--- Work order ---
Reproduce every record below exactly, with the pictures left out.

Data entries
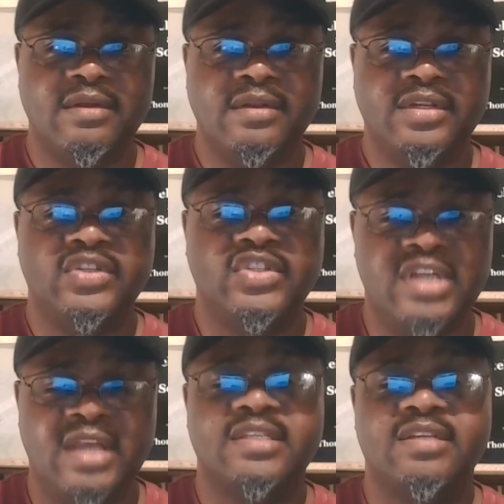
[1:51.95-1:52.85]
to
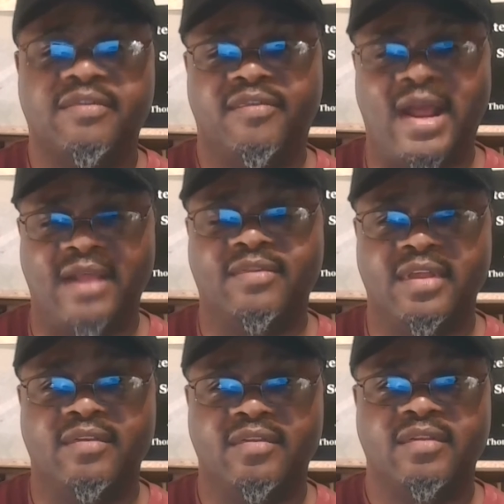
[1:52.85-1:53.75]
justify
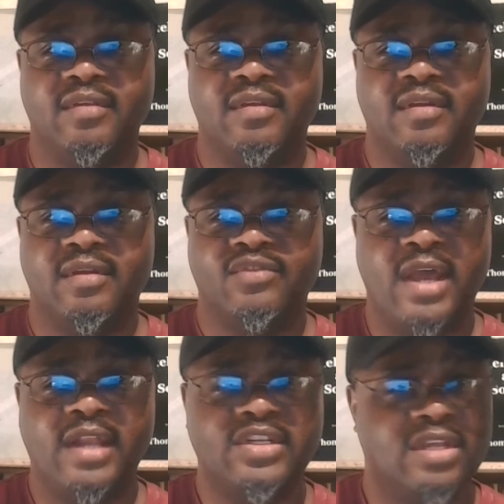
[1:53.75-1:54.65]
this.
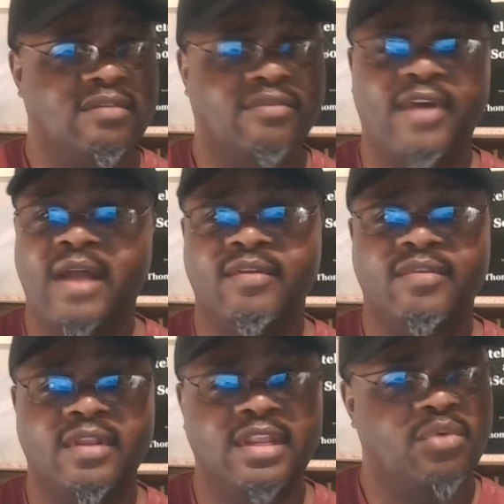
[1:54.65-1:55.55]
Try to justify
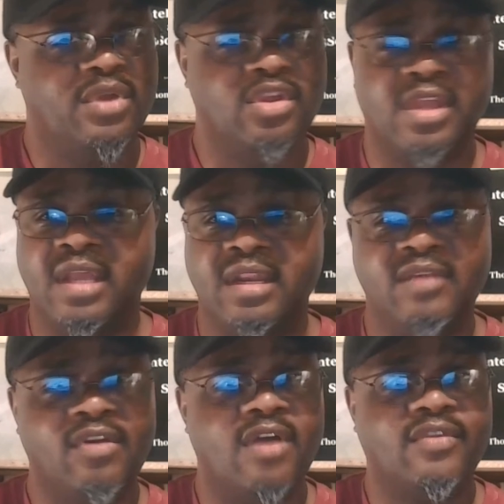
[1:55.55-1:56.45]
this in any way you can.
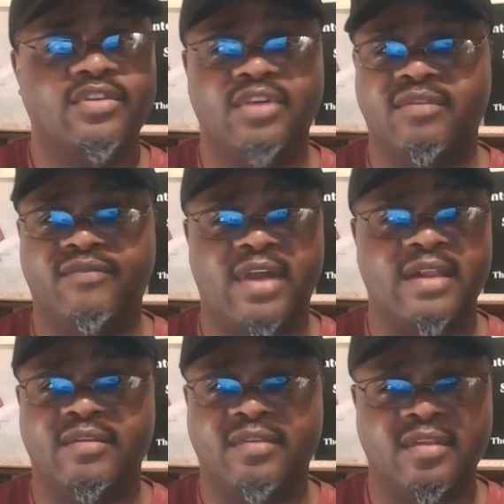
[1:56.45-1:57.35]
It's hard to justify
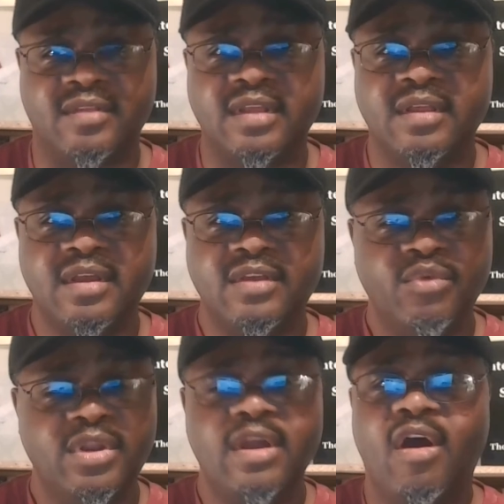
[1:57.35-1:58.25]
this, isn't it?
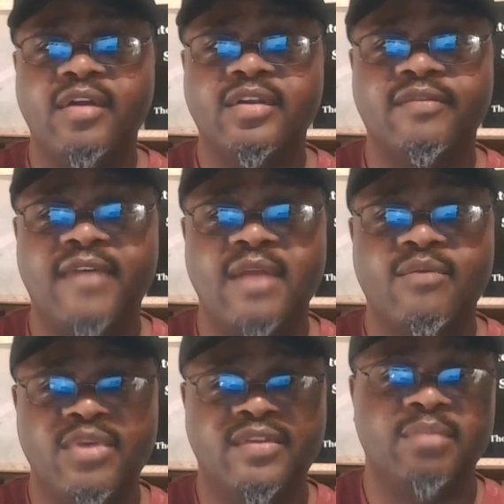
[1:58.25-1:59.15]
pretty hard to find
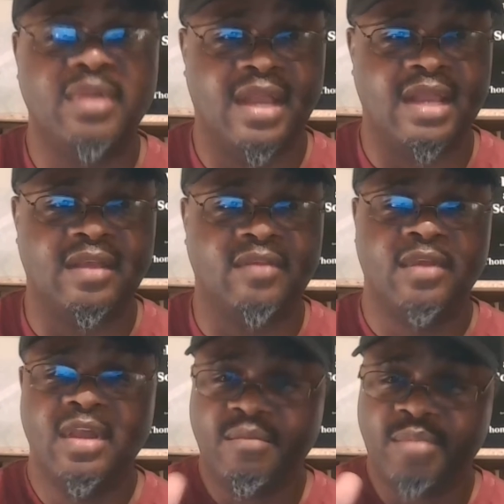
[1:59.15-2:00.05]
reasoning behind this.
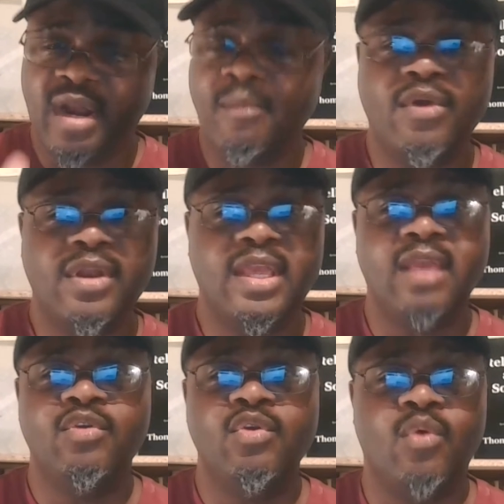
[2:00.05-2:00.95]
But I'm going to
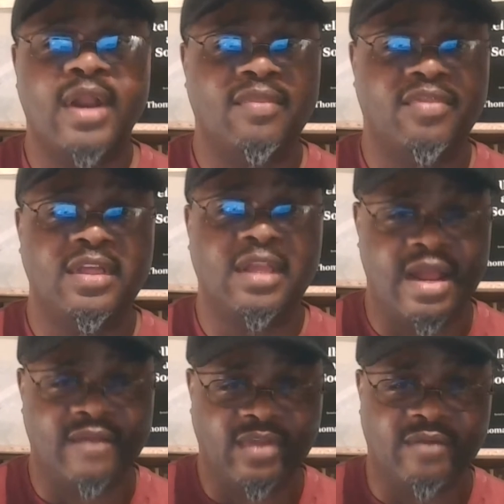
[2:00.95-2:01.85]
give you what I think
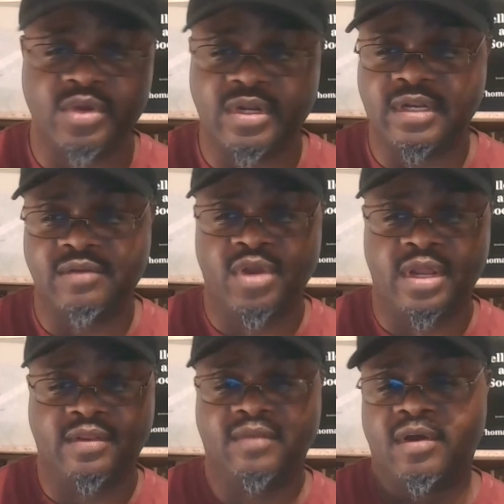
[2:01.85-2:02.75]
after I've re
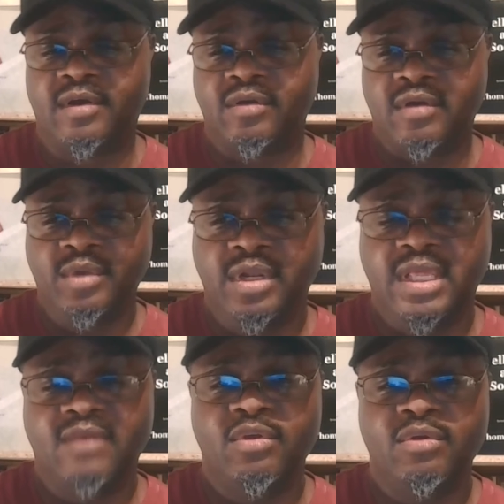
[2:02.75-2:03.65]
read this article. I'm
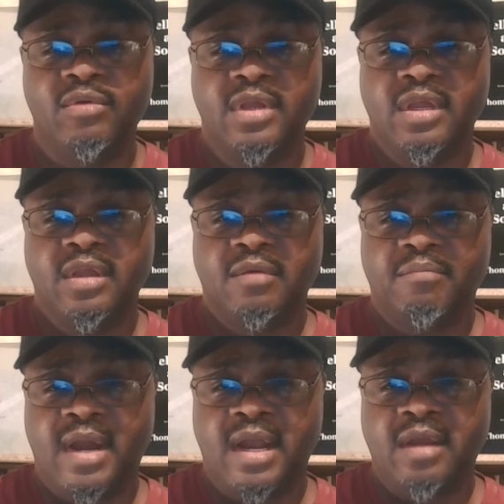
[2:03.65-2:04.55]
give you
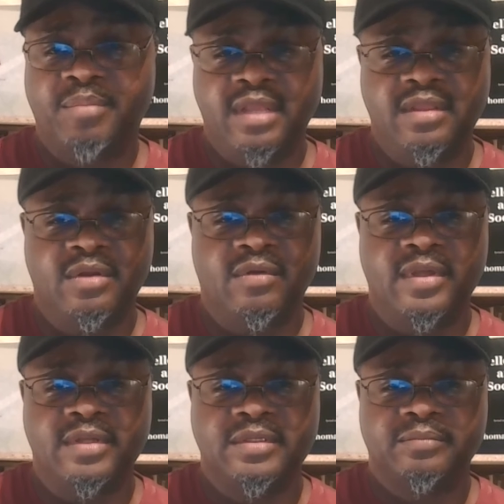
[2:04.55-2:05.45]
my opinion on
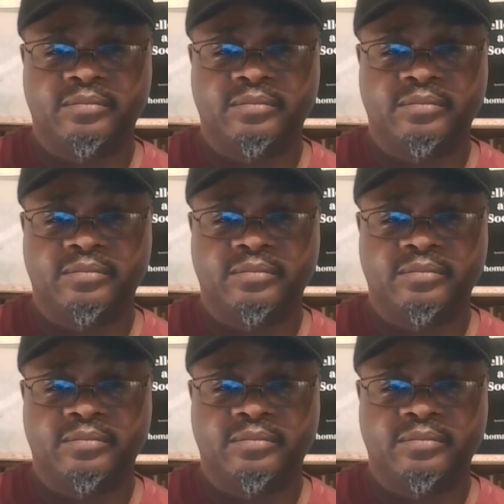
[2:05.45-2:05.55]
this.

--- Result of the exercise ---
[1:51.95-1:52.85]
to
[1:52.85-1:53.75]
justify
[1:53.75-1:54.65]
this.
[1:54.65-1:55.55]
Try to justify
[1:55.55-1:56.45]
this in any way you can.
[1:56.45-1:57.35]
It's hard to justify
[1:57.35-1:58.25]
this, isn't it?
[1:58.25-1:59.15]
pretty hard to find
[1:59.15-2:00.05]
reasoning behind this.
[2:00.05-2:00.95]
But I'm going to
[2:00.95-2:01.85]
give you what I think
[2:01.85-2:02.75]
after I've re
[2:02.75-2:03.65]
read this article. I'm
[2:03.65-2:04.55]
give you
[2:04.55-2:05.45]
my opinion on
[2:05.45-2:05.55]
this.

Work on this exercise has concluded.